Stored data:
* * * * * * *

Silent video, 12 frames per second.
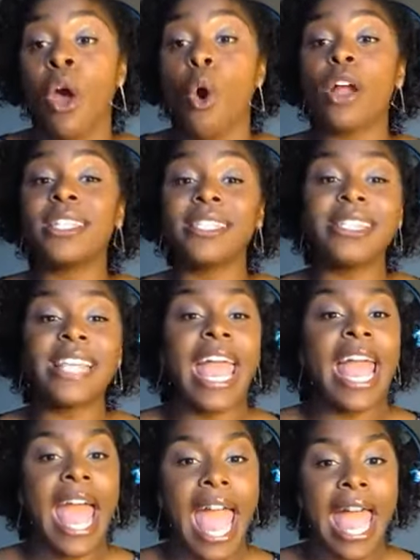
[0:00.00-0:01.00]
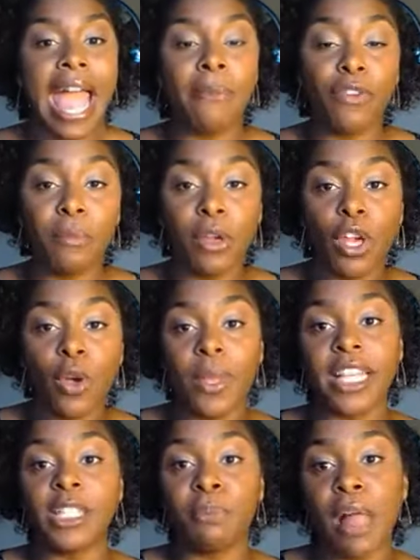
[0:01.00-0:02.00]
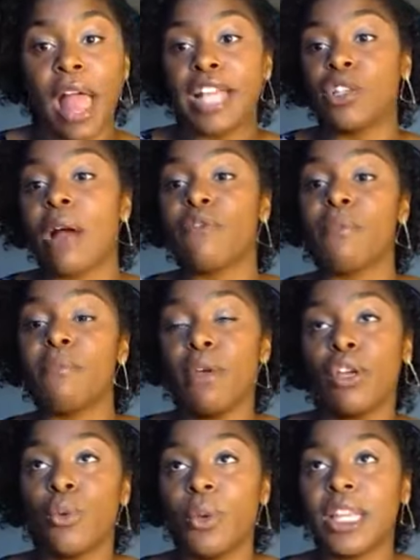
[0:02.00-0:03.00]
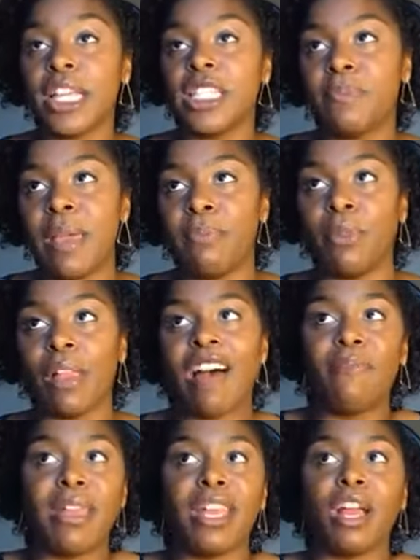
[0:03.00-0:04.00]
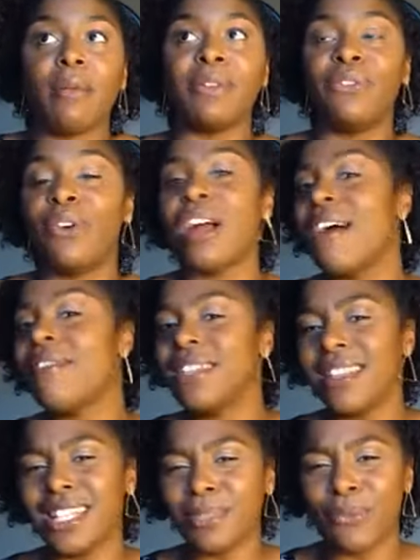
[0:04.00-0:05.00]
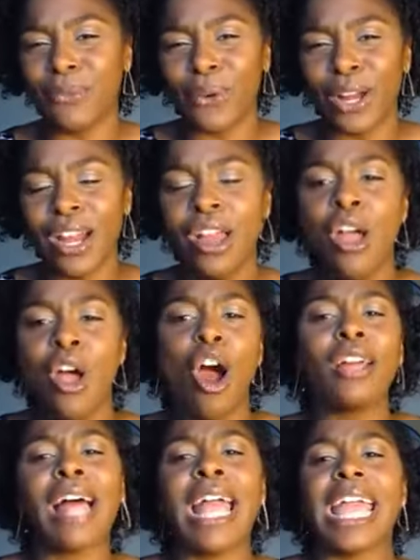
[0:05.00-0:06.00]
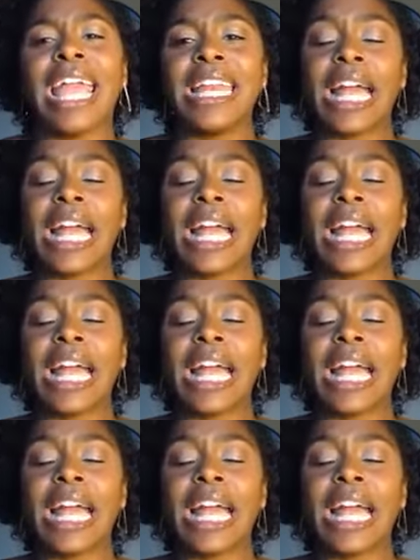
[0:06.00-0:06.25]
or to say, hey, I'm familiar with this place, or I'm familiar with these people. I've been here before. I've done this before. Or like in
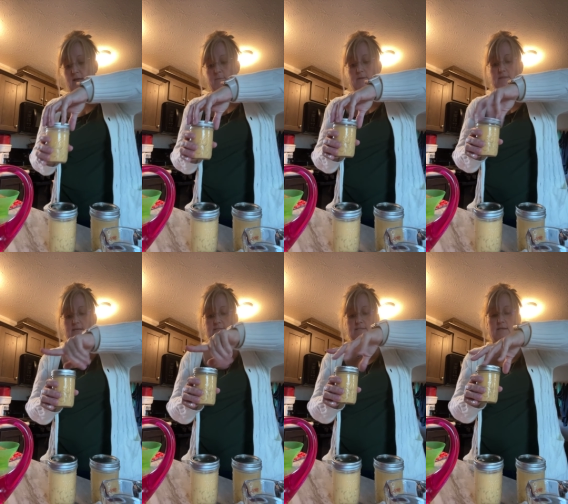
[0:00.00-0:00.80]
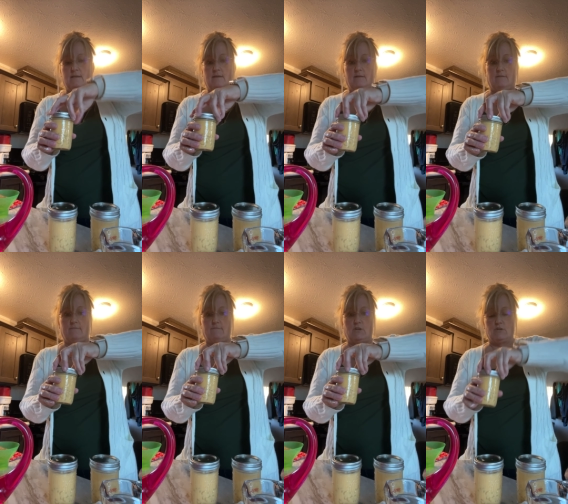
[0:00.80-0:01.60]
But this,
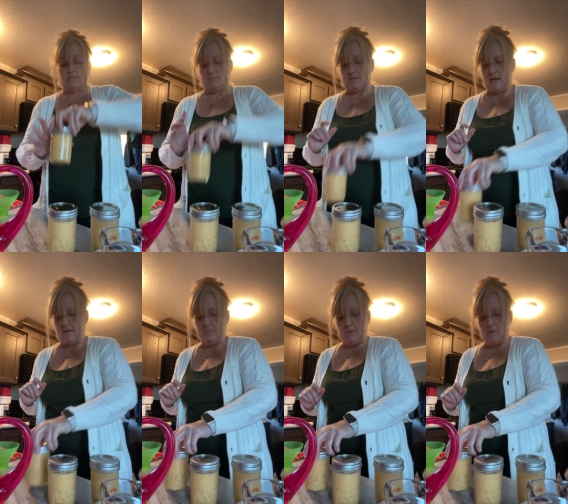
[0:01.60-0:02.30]
fingertip tight.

* * * * * * *

TASK TO CARRY OUT: Copy the records exactly as they appear, leaving every picture out.

RESPONSE TO THIS TASK:
Silent video, 12 frames per second.
[0:00.00-0:01.00]
[0:01.00-0:02.00]
[0:02.00-0:03.00]
[0:03.00-0:04.00]
[0:04.00-0:05.00]
[0:05.00-0:06.00]
[0:06.00-0:06.25]
or to say, hey, I'm familiar with this place, or I'm familiar with these people. I've been here before. I've done this before. Or like in
[0:00.00-0:00.80]
[0:00.80-0:01.60]
But this,
[0:01.60-0:02.30]
fingertip tight.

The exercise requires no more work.